Plusieurs voix européennes s’élèvent pour dénoncer le «harcèlement juridique» dirigé contre les accords entre l’UE et d’autres pays, notamment celui visant l’accord de pêche avec le Maroc.

Les voix de la raison se manifestent pour dénoncer les conclusions du Procureur près la Cour de justice de l’Union européenne quant à l’accord de pêche avec le Maroc, sachant que cette Cour doit se prononcer le 27 de ce mois.

Dans son édition de ce lundi 19 février, Al Ahdath Al Maghribiya, qui s’appuie sur l’avis des professionnels, experts et hommes de loi européens, affirme ainsi que la dérive dudit procureur risque de mettre en péril les intérêts et de l’UE et du Maroc. Les experts européens appellent d’ailleurs à protéger des lectures politiciennes étriquées les engagements de l’Union européenne auprès de ses partenaires.

Plus concrètement, souligne Al Ahdath, l’une des réponses hautement symboliques est venue des professionnels européens et marocains, samedi dernier, lors d’un conclave qu’ils ont tenu dans la ville de Dakhla.

Lors de cette réunion, à laquelle ont assisté des représentants espagnols, français, néerlandais, allemands, polonais et lituaniens, il a été décidé de la création du Comité mixte maroco-européen des professionnels de la pêche maritime.
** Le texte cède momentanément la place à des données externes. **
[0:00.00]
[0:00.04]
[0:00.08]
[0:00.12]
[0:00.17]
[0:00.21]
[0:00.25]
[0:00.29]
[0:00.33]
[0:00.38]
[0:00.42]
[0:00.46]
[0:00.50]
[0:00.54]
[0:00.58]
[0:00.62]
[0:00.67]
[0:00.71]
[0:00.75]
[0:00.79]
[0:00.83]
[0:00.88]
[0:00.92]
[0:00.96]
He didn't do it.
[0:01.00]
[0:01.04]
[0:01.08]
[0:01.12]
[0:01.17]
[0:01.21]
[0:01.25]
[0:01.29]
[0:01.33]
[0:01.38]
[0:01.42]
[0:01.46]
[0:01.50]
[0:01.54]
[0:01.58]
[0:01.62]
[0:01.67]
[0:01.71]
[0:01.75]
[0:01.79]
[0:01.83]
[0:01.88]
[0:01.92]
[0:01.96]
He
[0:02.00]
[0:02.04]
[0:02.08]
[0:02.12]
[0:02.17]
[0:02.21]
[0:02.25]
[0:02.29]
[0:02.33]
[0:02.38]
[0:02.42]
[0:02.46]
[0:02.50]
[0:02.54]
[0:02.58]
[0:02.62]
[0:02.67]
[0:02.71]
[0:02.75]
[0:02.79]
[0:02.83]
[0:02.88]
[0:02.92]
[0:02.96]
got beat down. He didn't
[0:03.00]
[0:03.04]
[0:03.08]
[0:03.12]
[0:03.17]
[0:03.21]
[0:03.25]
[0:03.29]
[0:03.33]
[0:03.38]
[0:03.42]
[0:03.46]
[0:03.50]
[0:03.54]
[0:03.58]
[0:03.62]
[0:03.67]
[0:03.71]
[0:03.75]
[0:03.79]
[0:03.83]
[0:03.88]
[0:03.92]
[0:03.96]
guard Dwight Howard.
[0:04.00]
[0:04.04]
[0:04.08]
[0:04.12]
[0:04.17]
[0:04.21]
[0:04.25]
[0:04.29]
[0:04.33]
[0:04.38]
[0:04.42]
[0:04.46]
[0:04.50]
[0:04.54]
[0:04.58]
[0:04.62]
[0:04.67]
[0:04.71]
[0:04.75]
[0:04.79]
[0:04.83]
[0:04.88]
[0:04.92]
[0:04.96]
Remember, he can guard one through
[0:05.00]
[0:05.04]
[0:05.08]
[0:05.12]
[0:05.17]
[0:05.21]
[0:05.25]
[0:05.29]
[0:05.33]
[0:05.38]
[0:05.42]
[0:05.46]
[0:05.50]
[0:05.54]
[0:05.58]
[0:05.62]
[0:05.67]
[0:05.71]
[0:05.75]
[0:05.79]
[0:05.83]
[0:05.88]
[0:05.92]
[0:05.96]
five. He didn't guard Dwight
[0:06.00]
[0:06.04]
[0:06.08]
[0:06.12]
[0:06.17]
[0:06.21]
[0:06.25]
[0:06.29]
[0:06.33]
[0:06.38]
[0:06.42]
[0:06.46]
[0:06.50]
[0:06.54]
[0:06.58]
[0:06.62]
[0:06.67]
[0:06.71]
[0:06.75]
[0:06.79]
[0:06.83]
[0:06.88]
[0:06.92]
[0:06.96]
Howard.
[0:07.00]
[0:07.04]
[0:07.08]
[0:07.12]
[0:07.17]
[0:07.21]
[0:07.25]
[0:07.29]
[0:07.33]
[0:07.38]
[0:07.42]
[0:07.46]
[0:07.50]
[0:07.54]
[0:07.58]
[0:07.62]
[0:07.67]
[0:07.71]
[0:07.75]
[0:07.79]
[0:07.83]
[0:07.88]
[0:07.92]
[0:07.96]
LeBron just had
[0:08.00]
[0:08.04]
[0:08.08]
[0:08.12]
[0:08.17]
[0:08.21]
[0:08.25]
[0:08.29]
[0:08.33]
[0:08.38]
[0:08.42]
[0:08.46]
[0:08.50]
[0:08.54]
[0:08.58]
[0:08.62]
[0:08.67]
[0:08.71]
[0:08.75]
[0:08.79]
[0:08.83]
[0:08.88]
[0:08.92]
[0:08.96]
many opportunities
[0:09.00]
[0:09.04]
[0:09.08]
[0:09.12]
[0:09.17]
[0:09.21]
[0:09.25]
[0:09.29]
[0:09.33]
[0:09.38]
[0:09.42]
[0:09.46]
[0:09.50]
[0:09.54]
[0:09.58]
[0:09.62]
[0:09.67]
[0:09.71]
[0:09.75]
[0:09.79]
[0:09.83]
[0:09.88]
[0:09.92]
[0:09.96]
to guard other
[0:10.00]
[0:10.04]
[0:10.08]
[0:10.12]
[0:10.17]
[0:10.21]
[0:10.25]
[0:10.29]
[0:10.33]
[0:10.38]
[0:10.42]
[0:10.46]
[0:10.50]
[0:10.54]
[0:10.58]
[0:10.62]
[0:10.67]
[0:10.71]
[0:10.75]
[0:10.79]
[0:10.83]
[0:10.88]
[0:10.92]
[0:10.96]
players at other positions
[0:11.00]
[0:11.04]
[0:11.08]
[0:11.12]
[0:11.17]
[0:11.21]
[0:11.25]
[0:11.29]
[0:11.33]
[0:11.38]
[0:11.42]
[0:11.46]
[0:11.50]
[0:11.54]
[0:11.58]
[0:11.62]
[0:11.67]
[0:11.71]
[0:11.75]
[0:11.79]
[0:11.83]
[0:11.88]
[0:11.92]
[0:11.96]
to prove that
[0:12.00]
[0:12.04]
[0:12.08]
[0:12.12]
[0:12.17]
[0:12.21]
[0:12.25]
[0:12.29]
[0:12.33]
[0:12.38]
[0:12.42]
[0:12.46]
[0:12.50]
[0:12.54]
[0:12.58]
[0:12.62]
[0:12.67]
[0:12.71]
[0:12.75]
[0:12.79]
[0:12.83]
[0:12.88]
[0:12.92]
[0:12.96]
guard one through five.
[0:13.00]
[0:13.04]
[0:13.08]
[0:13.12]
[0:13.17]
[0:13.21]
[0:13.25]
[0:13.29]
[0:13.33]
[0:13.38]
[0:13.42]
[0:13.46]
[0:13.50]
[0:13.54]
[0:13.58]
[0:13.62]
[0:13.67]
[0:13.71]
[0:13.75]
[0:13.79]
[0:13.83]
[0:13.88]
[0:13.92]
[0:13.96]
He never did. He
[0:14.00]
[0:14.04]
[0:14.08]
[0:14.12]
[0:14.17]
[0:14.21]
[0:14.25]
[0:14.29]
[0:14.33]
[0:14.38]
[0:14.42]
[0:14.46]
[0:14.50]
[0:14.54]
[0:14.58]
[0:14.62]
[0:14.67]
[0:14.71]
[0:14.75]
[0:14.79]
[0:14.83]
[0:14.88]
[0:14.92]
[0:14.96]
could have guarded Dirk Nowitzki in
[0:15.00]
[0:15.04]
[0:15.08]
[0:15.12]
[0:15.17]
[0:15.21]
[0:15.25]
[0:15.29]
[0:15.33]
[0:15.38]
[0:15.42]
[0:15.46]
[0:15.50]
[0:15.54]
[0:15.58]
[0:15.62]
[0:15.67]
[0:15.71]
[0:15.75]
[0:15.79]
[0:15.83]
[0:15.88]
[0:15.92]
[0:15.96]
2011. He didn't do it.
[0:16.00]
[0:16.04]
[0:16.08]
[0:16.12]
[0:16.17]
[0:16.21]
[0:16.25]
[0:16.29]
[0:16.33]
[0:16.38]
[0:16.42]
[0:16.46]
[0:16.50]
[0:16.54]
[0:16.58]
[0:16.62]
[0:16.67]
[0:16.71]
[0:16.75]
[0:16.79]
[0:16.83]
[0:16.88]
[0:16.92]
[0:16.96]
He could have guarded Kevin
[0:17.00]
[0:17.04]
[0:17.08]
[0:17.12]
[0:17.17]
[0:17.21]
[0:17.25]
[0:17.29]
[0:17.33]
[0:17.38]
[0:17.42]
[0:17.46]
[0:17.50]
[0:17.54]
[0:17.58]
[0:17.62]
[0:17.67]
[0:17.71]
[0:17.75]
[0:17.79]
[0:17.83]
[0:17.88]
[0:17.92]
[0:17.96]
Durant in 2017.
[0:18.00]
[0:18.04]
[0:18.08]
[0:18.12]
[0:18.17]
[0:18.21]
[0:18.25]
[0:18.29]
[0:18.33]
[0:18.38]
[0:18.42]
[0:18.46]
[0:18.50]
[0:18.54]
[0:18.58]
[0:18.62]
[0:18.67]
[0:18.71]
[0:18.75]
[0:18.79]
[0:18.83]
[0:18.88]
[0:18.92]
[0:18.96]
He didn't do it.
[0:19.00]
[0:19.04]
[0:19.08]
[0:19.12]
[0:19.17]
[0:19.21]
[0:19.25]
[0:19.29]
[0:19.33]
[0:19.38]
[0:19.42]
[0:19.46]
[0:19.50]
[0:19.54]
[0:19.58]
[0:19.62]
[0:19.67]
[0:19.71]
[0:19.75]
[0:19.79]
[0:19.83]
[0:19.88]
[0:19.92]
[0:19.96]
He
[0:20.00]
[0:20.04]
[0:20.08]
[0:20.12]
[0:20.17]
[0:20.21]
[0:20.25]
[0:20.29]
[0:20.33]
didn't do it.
Un communiqué de ce nouveau comité souligne les effets néfastes de toute éventuelle décision négative de la Cour européenne.
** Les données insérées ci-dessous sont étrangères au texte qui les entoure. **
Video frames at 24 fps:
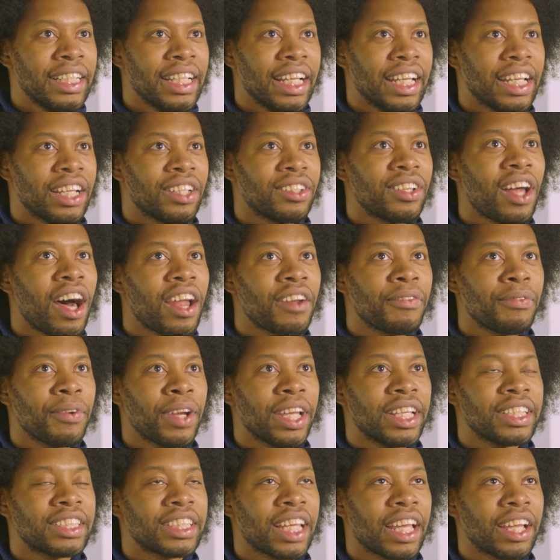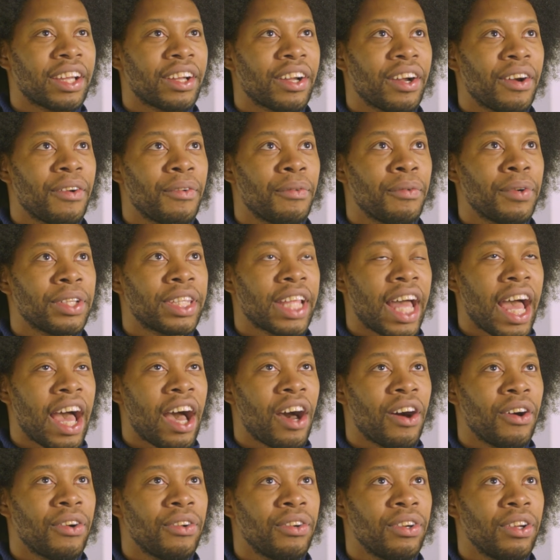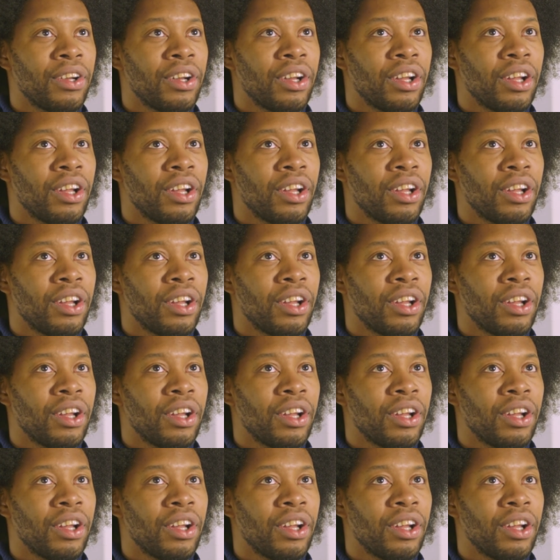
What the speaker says: in a lot of ways, like without,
Les professionnels de la pêche des deux bords ont d’ailleurs effectué des visites de terrain, à Dakhla, pour constater que le secteur de la pêche contribuait largement à l’essor de la région et à un développement socio-économique bénéficiant d’abord aux populations du Sahara marocain.

Autre initiative hautement symbolique: la deuxième visite de terrain menée sur place par le Comité maroco-espagnol des professionnels de la pêche.

Mohamed Lamine Hormatollah, de la CGEM, a déclaré, en marge de cette visite, que cette dernière visait à défendre les intérêts des uns et des autres, en attendant le verdict de la Cour de justice européenne.

Al Ahdath, qui cite un rapport commandité par l’UE, affirme que 75% des répercussions socio-économiques de l’accord de pêche bénéficient aux populations des deux régions de Dakhla-Oued Eddahab et Laâyoune-Boujdour-Sakia El Hamra.

La publication cite enfin les contributions, dans des journaux et médias européens, d’experts, d’élus et d’hommes de loi qui ont attiré l’attention sur les graves répercussions que pourrait avoir le «harcèlement juridique» visant les accords de l’UE. Un «jeu» qui pourrait, à terme, plonger cette entité dans un «cercle infernal» et des «contradictions difficiles à résoudre».